Wednesday, February 6, 2019

Click to Pray

In a new development that is literally about spiritual technology, last month the Roman Catholic Church launched a new smartphone app called Click to Pray. The app was covered by numerous media outlets, some of which considered it kind of silly. But as a practicing magician, I think the idea is good even if Christian theology is misguided on the idea of spells versus prayers.

Pope Francis launched an app Sunday called “Click to Pray,” which connects Catholics to a global network to share prayer intentions via their smartphones.

The pope opened the new app using an iPad during his Angelus address Jan. 20 and encouraged young Catholics, in particular, to download the smartphone app to pray the “Rosary of Peace” ahead of World Youth Day.

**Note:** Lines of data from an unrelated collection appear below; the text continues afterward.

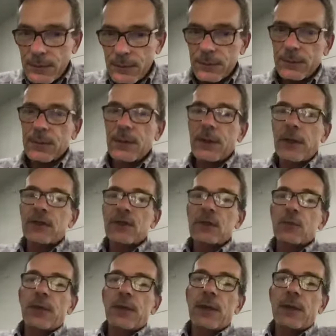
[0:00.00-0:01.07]
In connection
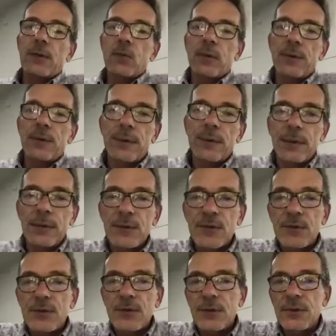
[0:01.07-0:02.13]
with that, with
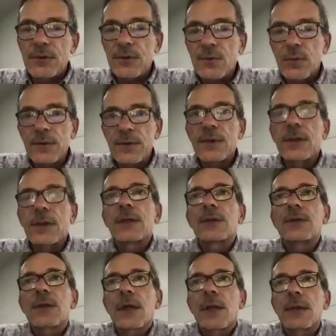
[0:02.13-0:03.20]
students with taking
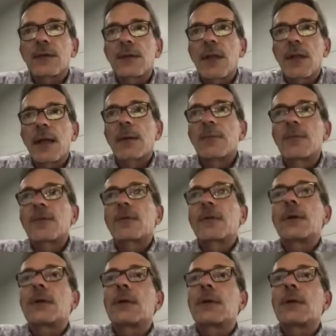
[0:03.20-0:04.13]
science labs,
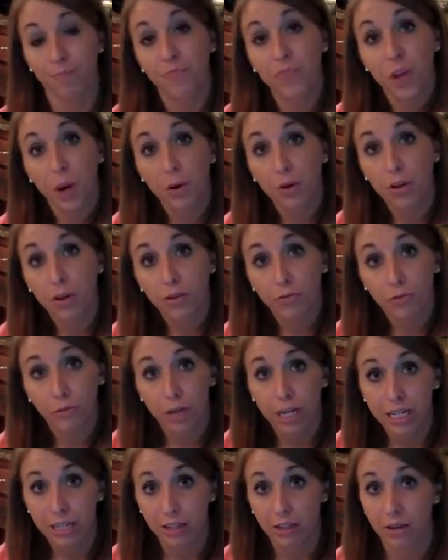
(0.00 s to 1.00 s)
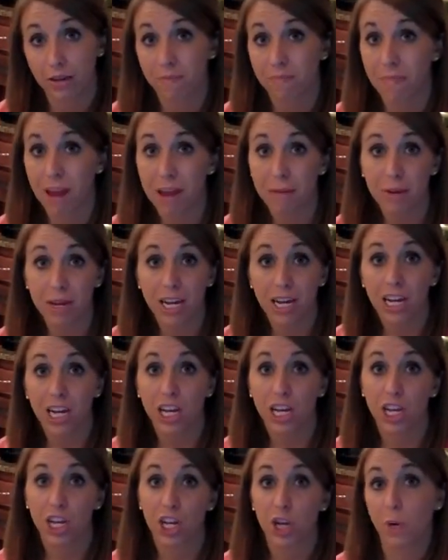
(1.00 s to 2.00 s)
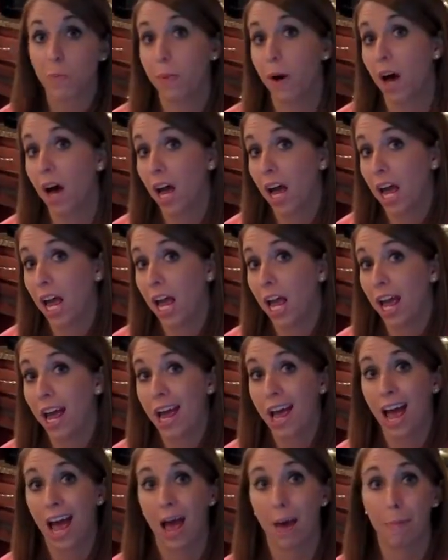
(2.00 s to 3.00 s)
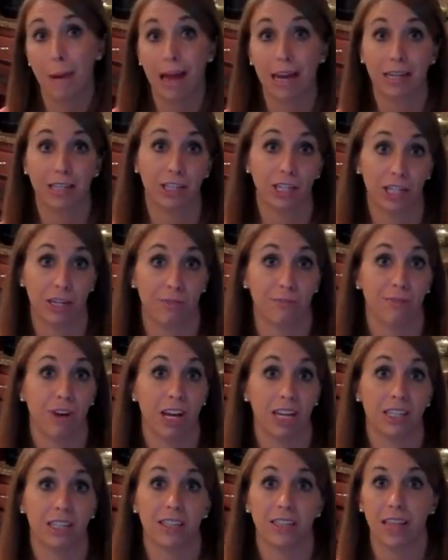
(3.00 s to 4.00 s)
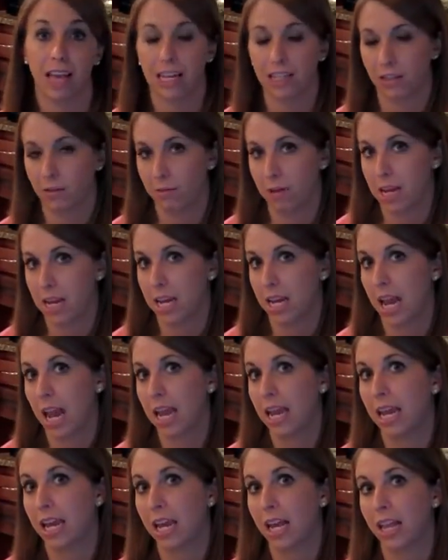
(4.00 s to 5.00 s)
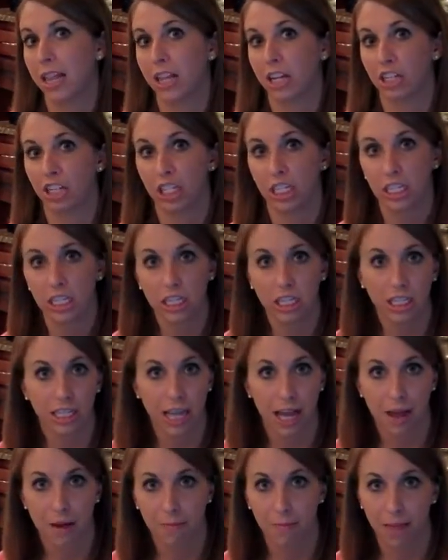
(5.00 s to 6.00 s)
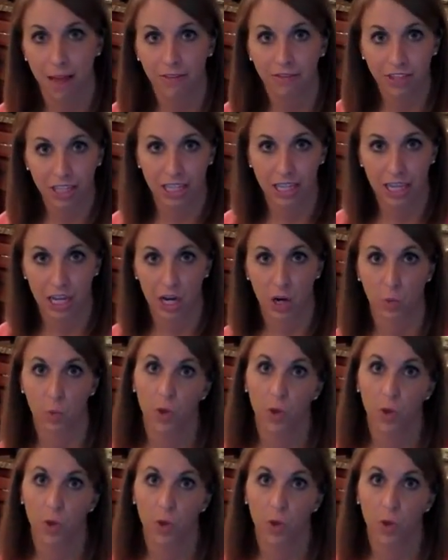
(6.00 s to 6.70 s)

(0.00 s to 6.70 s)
Go to your freezer. Maybe you bought a bag of chicken breasts last week and there's still some left in there.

“Click to Pray” allows users to post prayer intentions and view other prayer requests in six languages. After posting on the social network, one can track how many Catholics around the world have prayed for their request.

The Android and iOS app includes the pope’s monthly prayer intentions, all of the mysteries of the rosary, and daily prayers for morning, afternoon, and night. In each of these sections, users can click a box to indicate that they have completed the prayer and view how many others also prayed.

This topic has come up here numerous times. Some Christians argue that the difference between spells and prayers is that prayers are devotional whereas spells are performed for some specific intent. That's actually a fair enough definition, and somebody who prays in an exclusively devotional manner might be doing mysticism but probably aren't doing magick. Theological issues pop up, though, the moment you start praying for something. That's when your prayer becomes a spell.

Magicians like me don't have any problem with spells. We do the techniques that we do to amplify the potential effects of our spiritual work. As we see it, prayer is just a less efficient form of magick that relies on an inaccurate concept of deity to get results. If we really lived in a universe where a single all-powerful deity could make any change whatsoever on a whim, it wouldn't really matter how you pray, just that you do it in such a way that it attracts paranormal attention.

Since you can optimize the results of your spells, the implication is that this model is just wrong. It also implies that a model where spirits do all the work is wrong as well. Deities are forces in the universe and so are spirits. Both can help you manifest what you want up to a point, but there are limits to how far probability will bend. The physical world can't be made of thoughts, like "The Secret" will try and tell you.

Our subjective experience of the world is made of thoughts because it is an experience generated by our mind/brain in response to sensory input. But that's not tha same thing at all. If you take the "all thought" model seriously, what you are doing is mixing the planes. Microcosm (subjective exeprience) and macrocosm (the physical world) do have fundamentally different natures. Anybody who has done serious magical work can tell you that when you push the physical world, it pushes back.

Since there's not much optimization work in Christianity as far as getting prayer to produce specific effects (so spells, not just devotional work), it sounds like this app is trying to mobilize the next best thing - large numbers of practitioners focused on a small set outcomes. There are something like a billion Roman Catholics in the world, and even a small subset of them on this app might be able to produce noticeable paranormal effects. That is, if it really can bind all of those intents together successfully.

So I'll be watching to see if anything weird comes from rolling this thing out to a community of users. It's not impossible that it could work, but at the same time the real results remain to be seen.